On social media, the 53-year-old said that though she and her husband renewed their marriage vows three years ago after a “painful separation,” he had since “broken those vows.”
“It has crushed my heart to know he has broken those vows,” she wrote.
TerKeust said she believed the “wisest (and hardest) choice I can make is to stop fighting to save my marriage of 29 years and, instead, accept reality.”
“While there is clear biblical justification for my decision to end this marriage, I am choosing to hold most of the details private out of respect for our children and grandchildren, and to give space and privacy for my family and me to continue to heal,” she wrote.
In 2017, TerKeurst revealed she would be pursuing a divorce from her husband due to his infidelity and struggles with addiction. In an interview with The Christian Post, she described the experience as an “excruciatingly painful” time in her life. However, the couple renewed their vows just over a year later after working to restore their marriage.
At the time, TerKeurst told CP that while the process of fighting for their marriage was "so, so hard,” it was “one we want to do.”
"And we want to give it the necessary time so that trust can be rebuilt, and trust takes an incredible amount of time,” she said.
Over the years, she kept the details of her situation private. And in January, she said that though there is “clear biblical justification for my decision to end this marriage,” she was again choosing to hold most of the details private out of respect for the couple’s children and grandchildren and “to give space and privacy for my family and me to continue to heal.”
“It’s hard to face a future that looks nothing like what I desperately and constantly prayed it would look like,” she wrote.

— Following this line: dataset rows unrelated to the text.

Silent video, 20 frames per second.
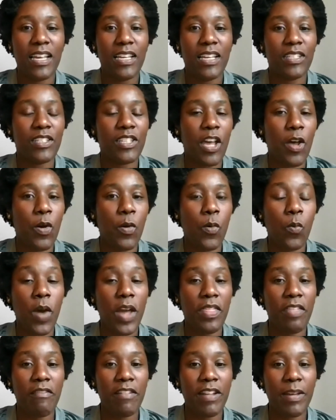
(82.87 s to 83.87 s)
So
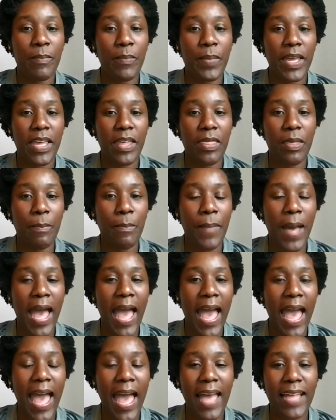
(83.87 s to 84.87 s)
whether it be the
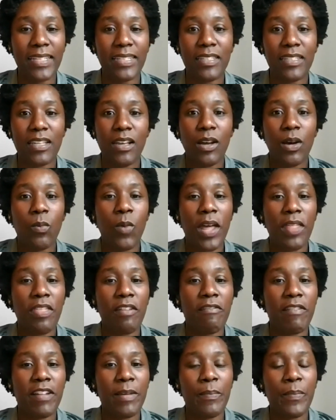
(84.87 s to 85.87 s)
band,
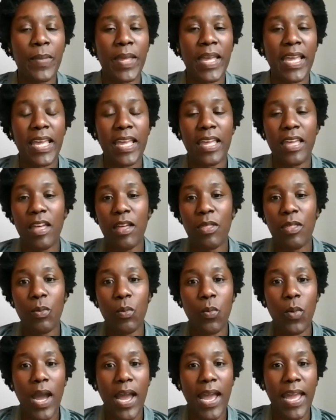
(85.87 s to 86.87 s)
whether it be the
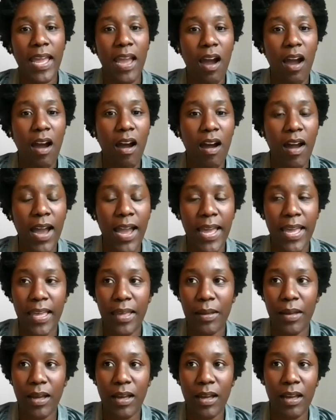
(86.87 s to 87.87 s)
way
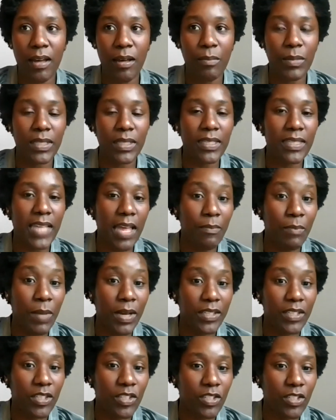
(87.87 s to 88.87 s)
I set my
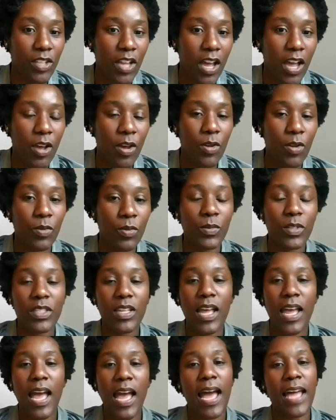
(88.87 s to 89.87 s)
stones,
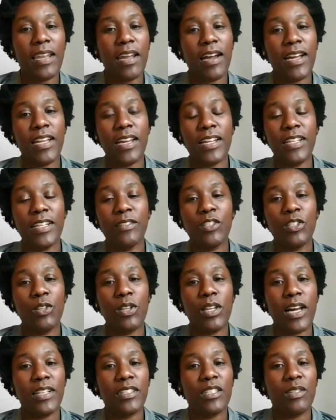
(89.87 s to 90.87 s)
and I do
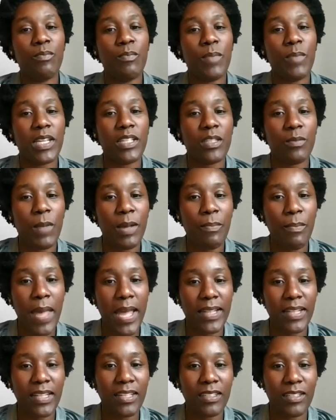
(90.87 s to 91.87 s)
like to mix my
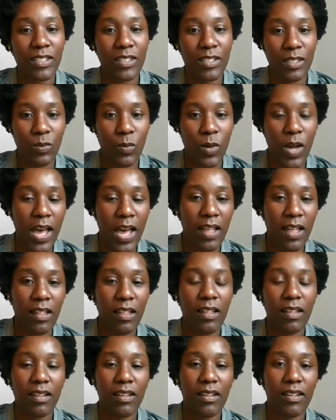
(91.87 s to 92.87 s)
metals as well.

In February, Art TerKeurst filed a response to the divorce petition, requesting post-separation support, alimony, an equitable division of property, damages and the rescission of a post-nuptial agreement. In April, Lysa TerKeurst entered a motion to dismiss Art’s counterclaims, a request to compel arbitration and a reply to his allegations.
TerKeurst, the author of numerous New York Times bestselling books, including It’s Not Supposed to Be This Way and Forgiving What You Can’t Forget, previously told CP that she strives to share the life wisdom that she’s gained to highlight the evidence of God's faithfulness throughout her life.
“I would just encourage anybody who's walking through stuff — there's someone else who needs to hear your story," she said in a 2021 interview. "I think everyone has life wisdom, evidence of God's faithfulness and experiences. ... And I think when we share our stories, if we focus on those things rather than the details of how we were hurt, that's where it becomes really helpful for other people.”
Last month, TerKeurst released her latest book, Good Boundaries and Goodbyes, which features lessons she learned about when to biblically end a relationship.
“The main reason I wrote this book, or any book I write, is that I need to learn the lesson most of all. I knew I needed to learn a lot about boundaries,” TerKeurst told Publishers Weekly. “I finally was able to accept that what was before me was an unsustainable relationship.”